§ Dataset entries
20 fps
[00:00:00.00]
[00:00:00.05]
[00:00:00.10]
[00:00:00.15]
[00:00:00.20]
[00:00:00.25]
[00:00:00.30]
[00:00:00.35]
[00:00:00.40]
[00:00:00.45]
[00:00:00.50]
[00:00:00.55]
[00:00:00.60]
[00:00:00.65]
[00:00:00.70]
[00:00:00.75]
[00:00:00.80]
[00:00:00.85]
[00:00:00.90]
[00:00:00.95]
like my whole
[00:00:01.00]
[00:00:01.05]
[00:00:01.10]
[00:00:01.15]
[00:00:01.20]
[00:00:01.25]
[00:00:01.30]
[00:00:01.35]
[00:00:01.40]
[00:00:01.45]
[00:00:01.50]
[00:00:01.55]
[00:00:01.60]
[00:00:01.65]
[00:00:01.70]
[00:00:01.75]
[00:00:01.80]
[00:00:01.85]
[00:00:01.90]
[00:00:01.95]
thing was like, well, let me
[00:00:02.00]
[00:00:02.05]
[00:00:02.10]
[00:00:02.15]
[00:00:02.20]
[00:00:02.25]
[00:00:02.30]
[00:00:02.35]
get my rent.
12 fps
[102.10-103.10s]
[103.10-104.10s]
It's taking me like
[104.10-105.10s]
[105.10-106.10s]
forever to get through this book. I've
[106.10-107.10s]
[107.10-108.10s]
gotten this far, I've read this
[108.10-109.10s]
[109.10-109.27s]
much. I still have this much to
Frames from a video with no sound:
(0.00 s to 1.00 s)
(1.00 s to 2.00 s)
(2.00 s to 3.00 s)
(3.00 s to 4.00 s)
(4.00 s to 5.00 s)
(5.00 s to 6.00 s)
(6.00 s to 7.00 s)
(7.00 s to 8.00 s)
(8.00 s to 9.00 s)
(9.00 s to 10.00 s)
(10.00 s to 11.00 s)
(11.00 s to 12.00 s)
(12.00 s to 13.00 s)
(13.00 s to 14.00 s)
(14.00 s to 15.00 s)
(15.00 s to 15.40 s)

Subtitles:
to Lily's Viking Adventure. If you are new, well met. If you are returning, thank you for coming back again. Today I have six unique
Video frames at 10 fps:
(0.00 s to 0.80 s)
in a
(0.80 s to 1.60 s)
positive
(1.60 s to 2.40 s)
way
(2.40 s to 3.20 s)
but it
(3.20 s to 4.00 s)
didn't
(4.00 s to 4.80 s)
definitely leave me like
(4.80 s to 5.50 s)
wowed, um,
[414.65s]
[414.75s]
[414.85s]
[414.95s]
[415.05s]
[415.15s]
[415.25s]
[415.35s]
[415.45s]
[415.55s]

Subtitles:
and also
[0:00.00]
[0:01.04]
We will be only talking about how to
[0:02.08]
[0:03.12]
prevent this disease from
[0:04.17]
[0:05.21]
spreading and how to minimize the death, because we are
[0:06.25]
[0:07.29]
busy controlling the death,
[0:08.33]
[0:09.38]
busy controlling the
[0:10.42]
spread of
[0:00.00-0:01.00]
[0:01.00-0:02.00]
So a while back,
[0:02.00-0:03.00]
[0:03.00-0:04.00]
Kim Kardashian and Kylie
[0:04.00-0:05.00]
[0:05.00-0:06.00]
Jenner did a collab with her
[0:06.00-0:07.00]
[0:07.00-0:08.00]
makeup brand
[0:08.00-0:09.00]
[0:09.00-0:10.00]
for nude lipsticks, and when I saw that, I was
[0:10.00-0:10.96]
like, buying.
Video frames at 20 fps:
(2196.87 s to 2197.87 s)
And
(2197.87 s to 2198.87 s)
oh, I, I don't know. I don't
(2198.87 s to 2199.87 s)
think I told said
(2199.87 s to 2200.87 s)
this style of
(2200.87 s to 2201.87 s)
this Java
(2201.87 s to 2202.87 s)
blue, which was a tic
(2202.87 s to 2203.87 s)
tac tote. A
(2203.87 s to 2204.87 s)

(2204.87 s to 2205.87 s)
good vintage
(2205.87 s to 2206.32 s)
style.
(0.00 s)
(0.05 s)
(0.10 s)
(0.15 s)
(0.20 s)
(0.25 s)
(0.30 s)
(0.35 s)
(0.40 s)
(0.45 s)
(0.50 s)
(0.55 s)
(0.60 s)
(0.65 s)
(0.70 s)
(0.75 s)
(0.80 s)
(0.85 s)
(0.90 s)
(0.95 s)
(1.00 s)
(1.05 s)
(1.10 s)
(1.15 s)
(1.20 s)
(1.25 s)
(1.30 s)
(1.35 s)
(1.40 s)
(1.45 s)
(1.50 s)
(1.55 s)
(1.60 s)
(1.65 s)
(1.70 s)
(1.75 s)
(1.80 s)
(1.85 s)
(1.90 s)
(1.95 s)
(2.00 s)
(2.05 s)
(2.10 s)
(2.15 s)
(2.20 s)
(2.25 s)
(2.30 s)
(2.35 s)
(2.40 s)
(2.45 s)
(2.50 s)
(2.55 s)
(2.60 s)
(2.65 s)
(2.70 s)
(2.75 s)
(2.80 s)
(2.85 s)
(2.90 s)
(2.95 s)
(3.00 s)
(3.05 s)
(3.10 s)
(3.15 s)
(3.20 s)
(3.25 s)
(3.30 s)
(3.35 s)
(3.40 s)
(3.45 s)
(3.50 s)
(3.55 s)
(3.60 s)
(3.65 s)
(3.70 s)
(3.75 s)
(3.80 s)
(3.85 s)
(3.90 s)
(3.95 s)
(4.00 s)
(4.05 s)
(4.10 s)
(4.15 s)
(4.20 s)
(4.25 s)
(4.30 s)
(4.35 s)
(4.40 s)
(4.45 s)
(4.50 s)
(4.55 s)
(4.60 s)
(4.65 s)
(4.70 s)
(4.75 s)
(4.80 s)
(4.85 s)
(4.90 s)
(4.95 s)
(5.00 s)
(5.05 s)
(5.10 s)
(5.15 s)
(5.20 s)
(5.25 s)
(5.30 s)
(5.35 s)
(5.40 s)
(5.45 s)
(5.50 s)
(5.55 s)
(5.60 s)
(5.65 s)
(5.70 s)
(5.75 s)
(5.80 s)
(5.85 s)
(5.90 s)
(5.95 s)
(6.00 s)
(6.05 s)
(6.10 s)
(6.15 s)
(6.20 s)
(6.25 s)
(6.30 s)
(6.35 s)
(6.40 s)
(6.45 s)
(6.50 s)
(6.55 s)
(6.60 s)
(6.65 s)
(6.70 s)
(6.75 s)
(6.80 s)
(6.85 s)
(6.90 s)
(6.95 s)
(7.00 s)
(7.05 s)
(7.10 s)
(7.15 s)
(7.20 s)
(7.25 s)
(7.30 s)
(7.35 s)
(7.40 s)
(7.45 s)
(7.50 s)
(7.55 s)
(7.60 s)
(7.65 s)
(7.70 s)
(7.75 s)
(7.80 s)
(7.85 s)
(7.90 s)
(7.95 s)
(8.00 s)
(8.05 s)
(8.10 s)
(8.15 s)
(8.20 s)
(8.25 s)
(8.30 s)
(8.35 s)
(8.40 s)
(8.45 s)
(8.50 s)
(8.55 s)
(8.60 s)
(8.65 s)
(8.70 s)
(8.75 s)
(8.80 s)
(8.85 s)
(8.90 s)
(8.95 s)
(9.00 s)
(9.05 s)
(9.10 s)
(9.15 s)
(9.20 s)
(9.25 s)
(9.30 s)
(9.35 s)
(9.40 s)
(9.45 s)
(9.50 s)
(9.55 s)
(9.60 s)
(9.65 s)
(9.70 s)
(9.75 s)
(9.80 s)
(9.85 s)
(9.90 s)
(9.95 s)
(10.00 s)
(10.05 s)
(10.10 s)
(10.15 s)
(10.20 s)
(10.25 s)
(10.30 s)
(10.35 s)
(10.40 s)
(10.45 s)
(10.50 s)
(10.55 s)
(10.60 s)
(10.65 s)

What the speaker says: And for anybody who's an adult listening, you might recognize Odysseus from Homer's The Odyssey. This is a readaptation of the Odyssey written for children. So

§ Exercise directions
Both the first line of the records above and the line containing "[00:00:01.00]" are to be transcribed exactly, together with every line between them, and nothing else.

§ Reply to the task
20 fps
[00:00:00.00]
[00:00:00.05]
[00:00:00.10]
[00:00:00.15]
[00:00:00.20]
[00:00:00.25]
[00:00:00.30]
[00:00:00.35]
[00:00:00.40]
[00:00:00.45]
[00:00:00.50]
[00:00:00.55]
[00:00:00.60]
[00:00:00.65]
[00:00:00.70]
[00:00:00.75]
[00:00:00.80]
[00:00:00.85]
[00:00:00.90]
[00:00:00.95]
like my whole
[00:00:01.00]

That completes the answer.